En ce qui concerne la situation des droits humains, Alioune Tine s’inquiète de la persistance des violations et atteintes graves aux droits humains. Du 1er janvier au 30 juin 2022, la MINUSMA a documenté 1304 violations des droits humains et atteintes à ces droits, soit une augmentation de 47,17% par rapport à la période précédente (1er juillet au 31 décembre 2021) au cours de laquelle la MINUSMA avait documenté 886 violations des droits humains et atteintes à ces droits. Ces violations ont été principalement documentées dans le centre du Mali, suivi du Nord du Mali et enfin du Sud.
Toutefois, Alioune Tine s’est réjoui de la mise en place d’une commission de rédaction de la Constitution en date du 10 juin 2022 ainsi que l’adoption par les autorités maliennes d’un calendrier de la transition d’une durée de 24 mois, assorti d’un chronogramme détaillant les différentes étapes menant aux élections et au retour d’un régime civil. Il salue aussi la promulgation en date du 24 juin 2022 d’une nouvelle loi électorale qui prévoit la mise en place d’un organe unique et indépendant de gestion des élections, dénommé Agence Indépendante de Gestion des Elections (AIGE).

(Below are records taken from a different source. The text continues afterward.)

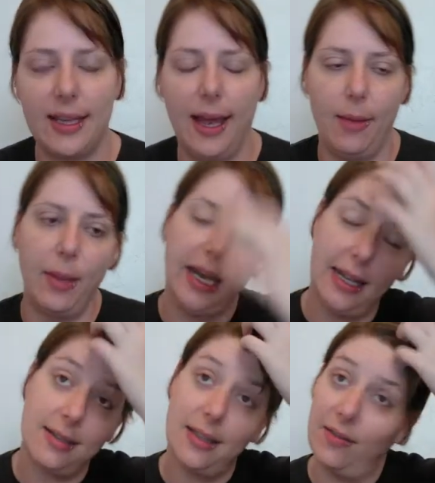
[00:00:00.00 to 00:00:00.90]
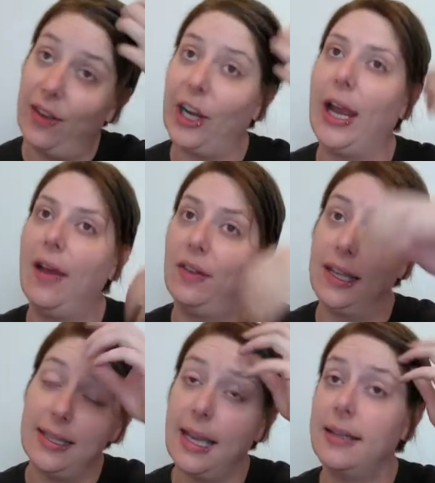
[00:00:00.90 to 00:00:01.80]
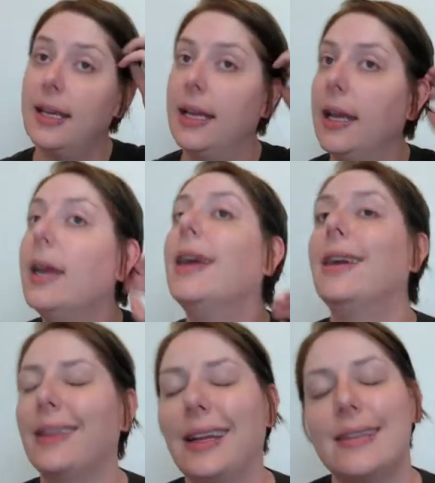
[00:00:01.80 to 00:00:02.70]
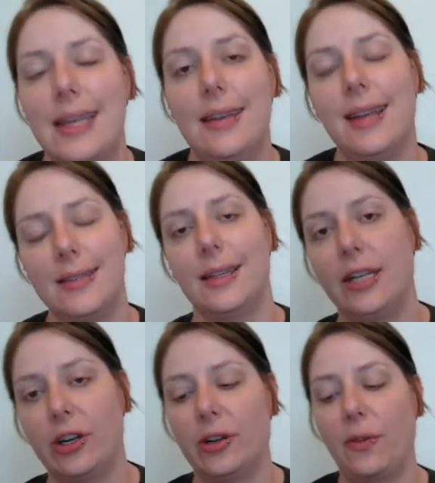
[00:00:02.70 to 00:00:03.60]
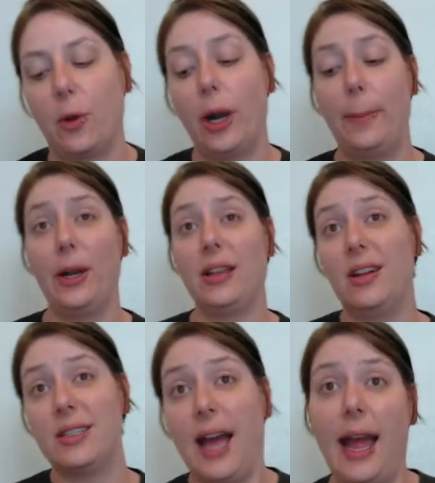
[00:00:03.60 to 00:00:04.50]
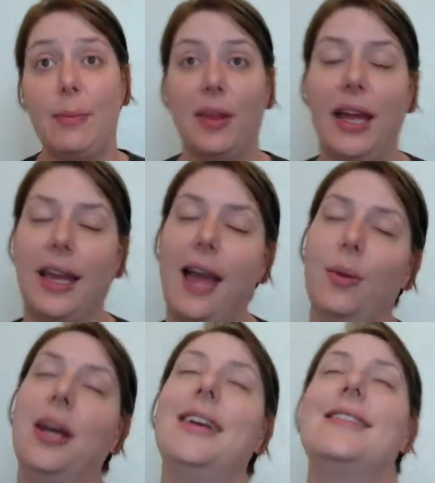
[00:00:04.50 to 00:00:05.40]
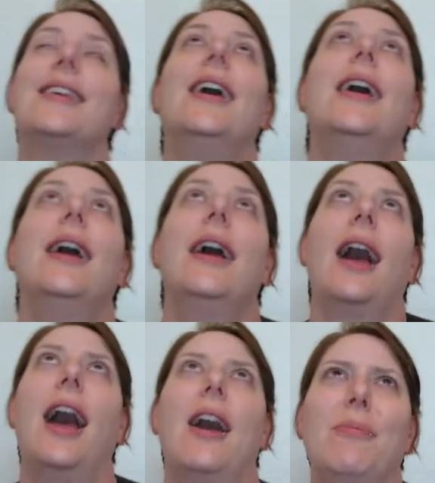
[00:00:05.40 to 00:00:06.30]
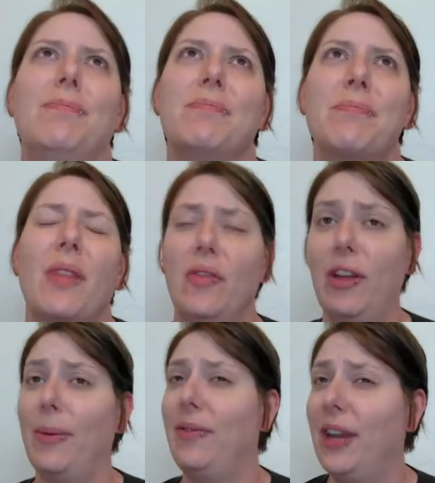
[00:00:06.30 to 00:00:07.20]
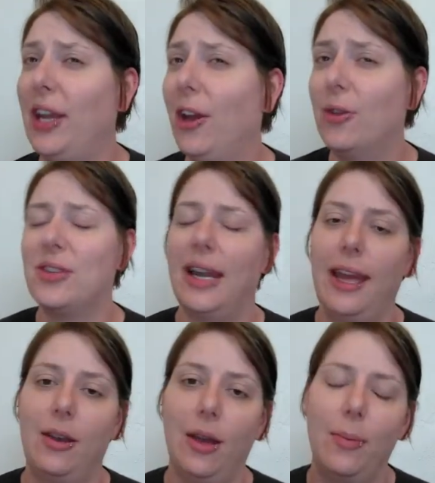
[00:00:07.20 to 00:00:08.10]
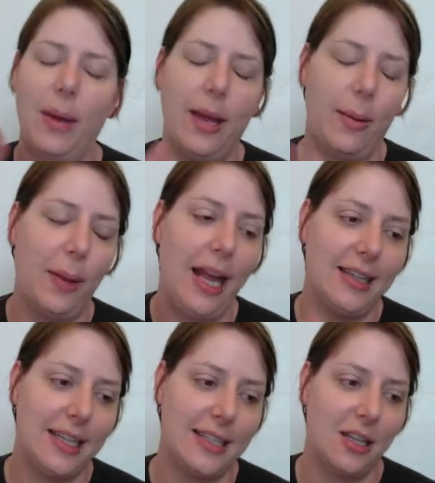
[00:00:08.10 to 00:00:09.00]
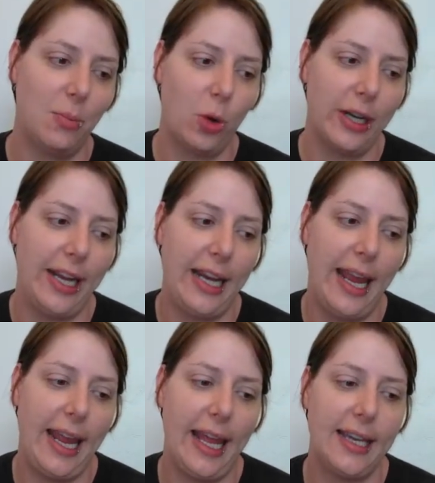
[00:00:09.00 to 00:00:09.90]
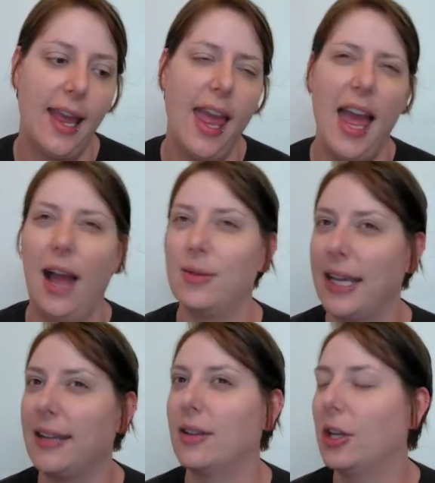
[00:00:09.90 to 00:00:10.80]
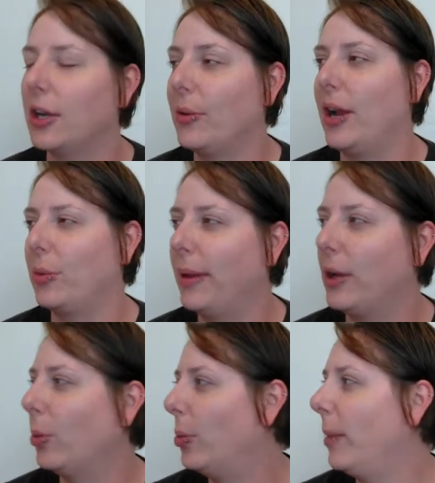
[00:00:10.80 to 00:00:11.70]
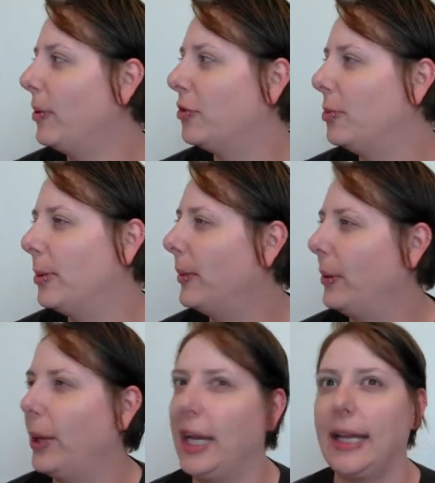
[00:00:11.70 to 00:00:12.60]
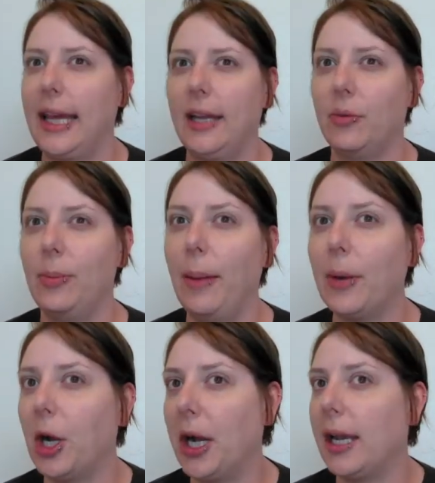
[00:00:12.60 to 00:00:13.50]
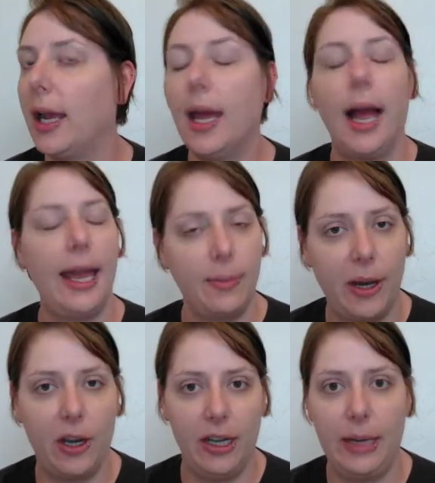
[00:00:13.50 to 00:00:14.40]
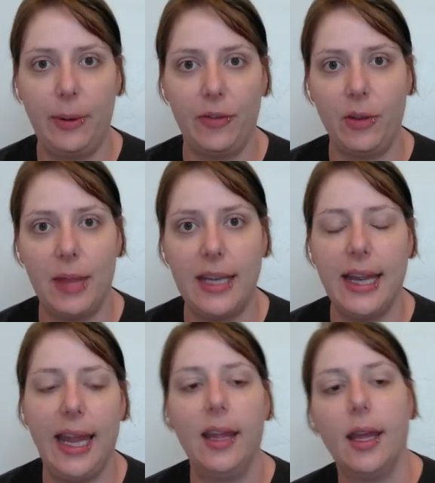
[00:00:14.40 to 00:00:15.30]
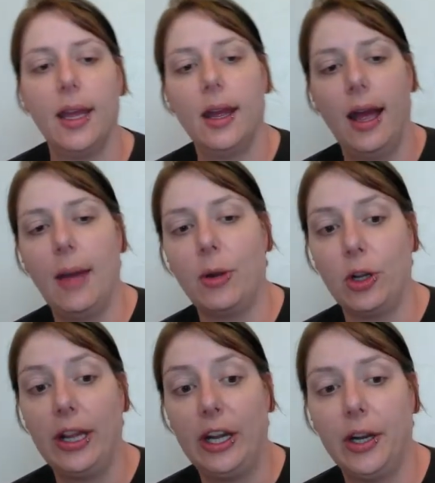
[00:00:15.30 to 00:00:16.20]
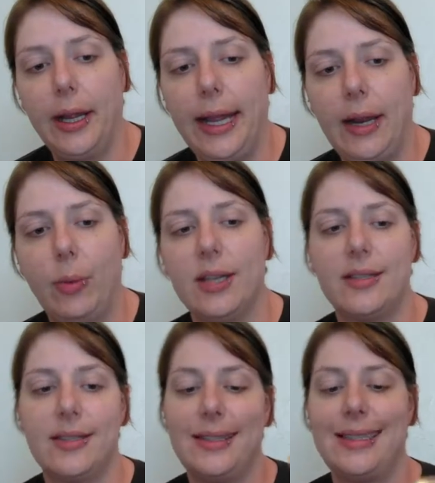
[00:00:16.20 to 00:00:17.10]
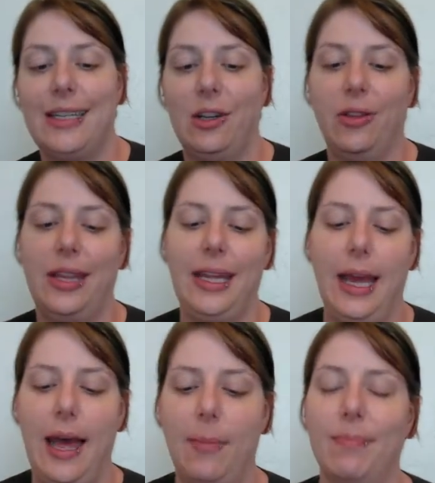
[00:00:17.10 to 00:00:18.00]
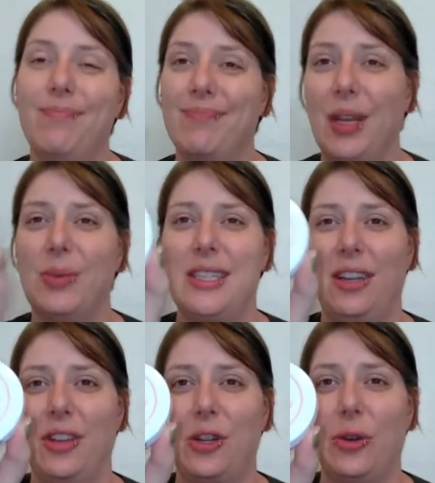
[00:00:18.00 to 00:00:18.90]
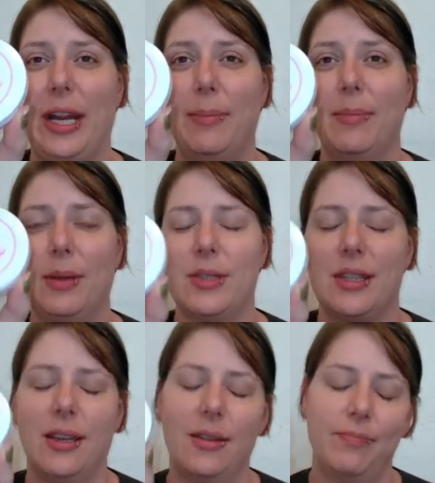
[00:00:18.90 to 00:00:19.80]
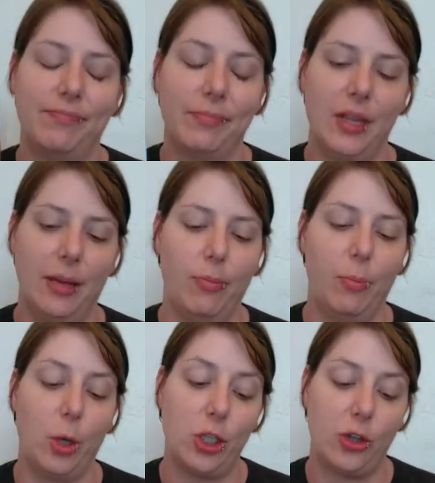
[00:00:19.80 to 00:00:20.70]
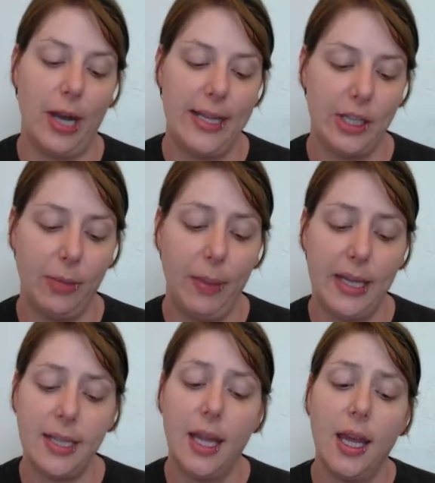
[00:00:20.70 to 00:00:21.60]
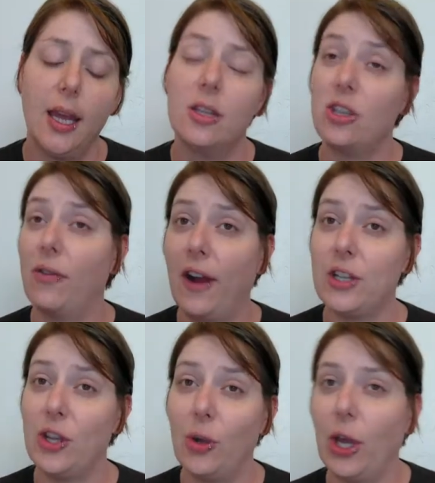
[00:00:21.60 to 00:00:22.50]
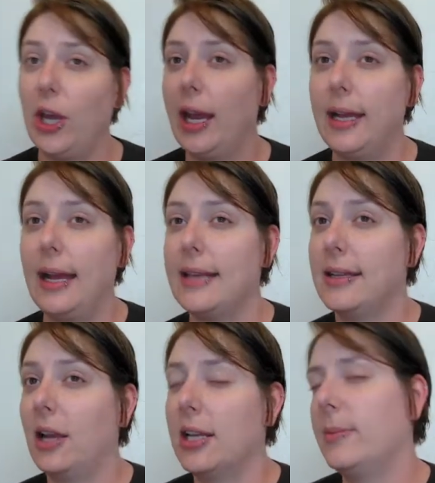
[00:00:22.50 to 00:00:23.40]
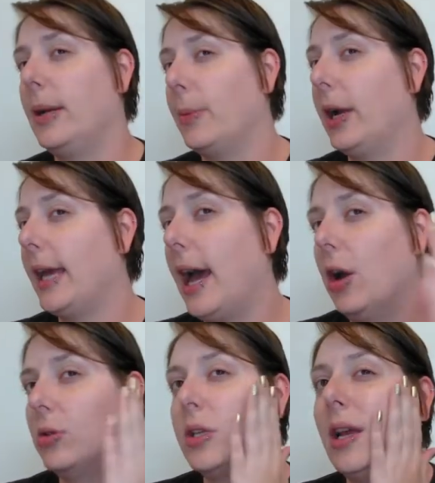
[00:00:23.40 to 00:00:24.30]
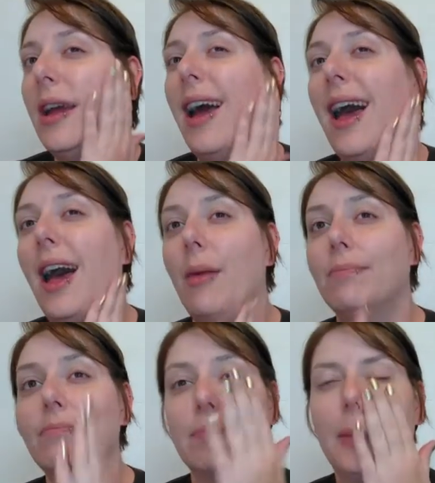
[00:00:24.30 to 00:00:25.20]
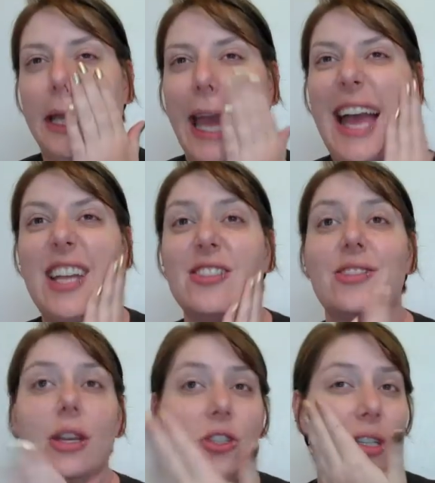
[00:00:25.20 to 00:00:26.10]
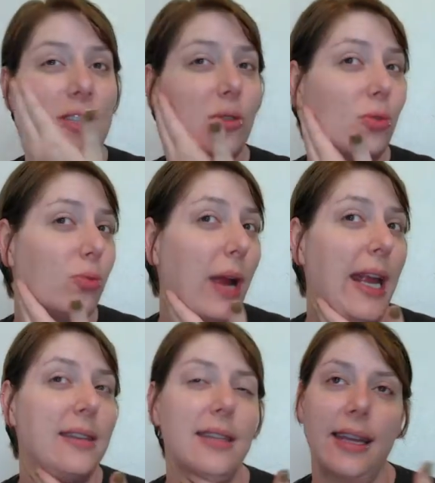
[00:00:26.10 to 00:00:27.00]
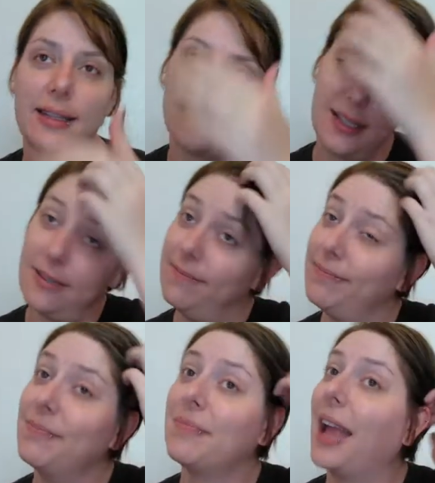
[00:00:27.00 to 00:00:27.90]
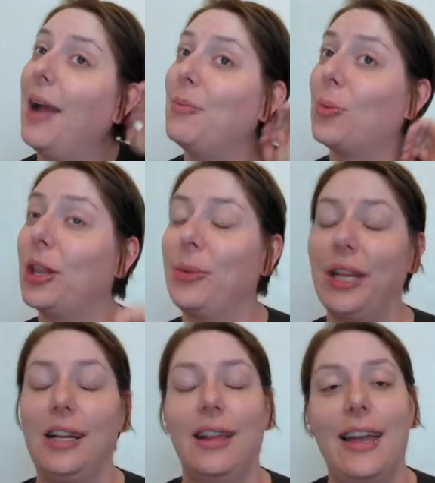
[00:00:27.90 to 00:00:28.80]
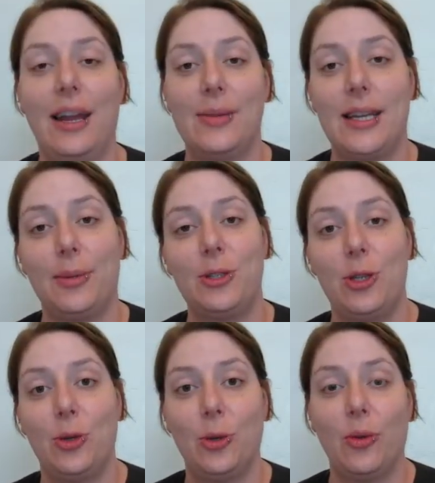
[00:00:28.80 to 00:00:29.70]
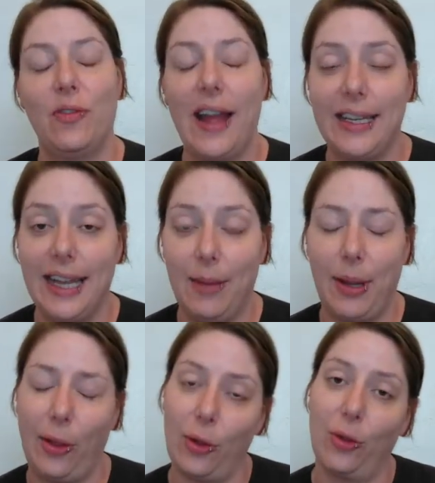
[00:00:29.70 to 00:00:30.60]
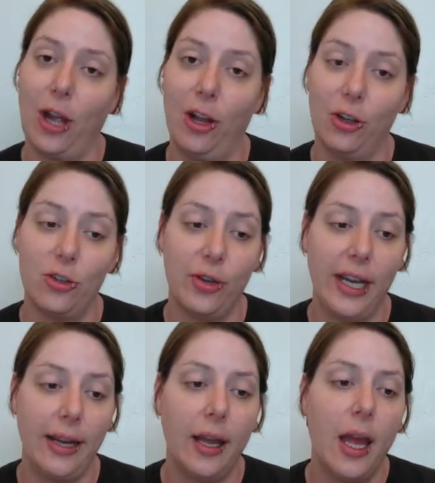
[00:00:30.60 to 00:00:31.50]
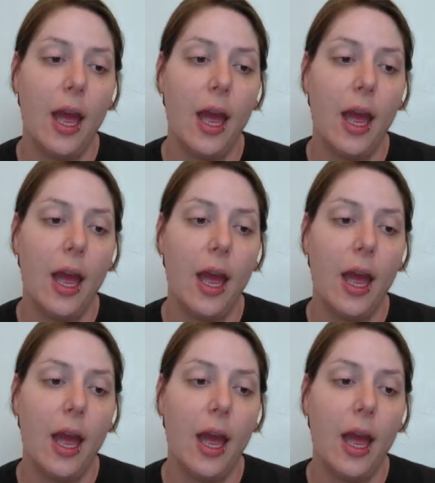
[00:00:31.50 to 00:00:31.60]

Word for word: Um, it is very heavily scented. Like I said, it does linger for a pretty long time. Like I was um, filming videos and I had p applied this in the morning and I was like looking around, I'm like, what perfume am I wearing? I can't remember. And I didn't put on any perfume that day. Um, earlier, it was still the, um, it was still the cream. It was the, the moisturizer, but so far so good. It hasn't caused me to break out. Um, but yeah, it's, it's just great. It's, I'm really, really glad I was able to find it at my local Dollar Tree.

L’approche participative adoptée par la Commission de rédaction de la Constitution qui organise des activités pour informer et recueillir les contributions de tous les acteurs maliens est salutaire juge-t-il. Comme recommandations, Alioune Tine souhaite que les autorités maliennes et la communauté africaine et internationale d’entretiennent un dialogue constructif global pour garantir la stabilité et la sécurité du Mali et renforcer la protection des droits fondamentaux des populations civiles et éviter l’isolement du Mali. Il invite également les autorités à prendre toutes les mesures appropriées pour le respect et la protection de la liberté d’expression et de la presse conformément aux obligations pertinentes du Mali en matière des droits humains et dans le contexte du processus électoral en cours, tous les droits et libertés fondamentales doivent pouvoir s’épanouir. Les groupes armés doivent immédiatement cesser toutes les hostilités et les attaques dirigées contre les civils, et de respecter les droits humains et les libertés fondamentales des populations civiles.